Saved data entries
--- START ---
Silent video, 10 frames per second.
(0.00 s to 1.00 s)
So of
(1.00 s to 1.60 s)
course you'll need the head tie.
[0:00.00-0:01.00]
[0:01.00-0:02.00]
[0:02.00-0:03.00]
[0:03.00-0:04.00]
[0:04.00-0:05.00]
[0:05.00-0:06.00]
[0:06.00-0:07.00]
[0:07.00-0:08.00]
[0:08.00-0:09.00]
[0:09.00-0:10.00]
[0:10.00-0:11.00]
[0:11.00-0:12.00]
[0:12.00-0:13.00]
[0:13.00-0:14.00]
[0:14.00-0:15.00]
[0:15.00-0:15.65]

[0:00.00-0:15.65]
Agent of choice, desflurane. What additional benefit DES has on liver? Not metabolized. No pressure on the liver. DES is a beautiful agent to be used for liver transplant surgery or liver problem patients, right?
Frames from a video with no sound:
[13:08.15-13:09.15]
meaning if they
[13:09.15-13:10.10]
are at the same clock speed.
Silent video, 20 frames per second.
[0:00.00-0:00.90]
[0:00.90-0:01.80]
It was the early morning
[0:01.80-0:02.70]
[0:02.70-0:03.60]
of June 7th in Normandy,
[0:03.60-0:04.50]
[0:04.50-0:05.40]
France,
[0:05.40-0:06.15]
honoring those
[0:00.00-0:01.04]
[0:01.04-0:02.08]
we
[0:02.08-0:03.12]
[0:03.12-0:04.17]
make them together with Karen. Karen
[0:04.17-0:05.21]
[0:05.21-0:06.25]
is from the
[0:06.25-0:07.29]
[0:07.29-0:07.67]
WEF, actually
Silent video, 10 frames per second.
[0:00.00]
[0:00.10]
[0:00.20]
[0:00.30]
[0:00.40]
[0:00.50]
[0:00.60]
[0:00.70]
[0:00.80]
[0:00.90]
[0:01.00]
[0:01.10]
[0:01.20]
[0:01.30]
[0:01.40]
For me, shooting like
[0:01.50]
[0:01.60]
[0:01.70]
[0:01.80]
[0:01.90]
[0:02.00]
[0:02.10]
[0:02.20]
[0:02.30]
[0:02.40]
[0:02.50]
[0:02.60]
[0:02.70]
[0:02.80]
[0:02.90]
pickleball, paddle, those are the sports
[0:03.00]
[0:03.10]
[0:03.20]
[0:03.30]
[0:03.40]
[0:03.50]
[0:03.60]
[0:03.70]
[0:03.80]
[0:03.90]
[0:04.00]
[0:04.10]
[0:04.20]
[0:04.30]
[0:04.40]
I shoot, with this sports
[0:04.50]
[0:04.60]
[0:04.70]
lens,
--- END ---
The task:
Beginning with the first line above, could you copy every line exactly, up to and including the one with "[0:12.00-0:13.00]"?

Finished exercise:
Silent video, 10 frames per second.
(0.00 s to 1.00 s)
So of
(1.00 s to 1.60 s)
course you'll need the head tie.
[0:00.00-0:01.00]
[0:01.00-0:02.00]
[0:02.00-0:03.00]
[0:03.00-0:04.00]
[0:04.00-0:05.00]
[0:05.00-0:06.00]
[0:06.00-0:07.00]
[0:07.00-0:08.00]
[0:08.00-0:09.00]
[0:09.00-0:10.00]
[0:10.00-0:11.00]
[0:11.00-0:12.00]
[0:12.00-0:13.00]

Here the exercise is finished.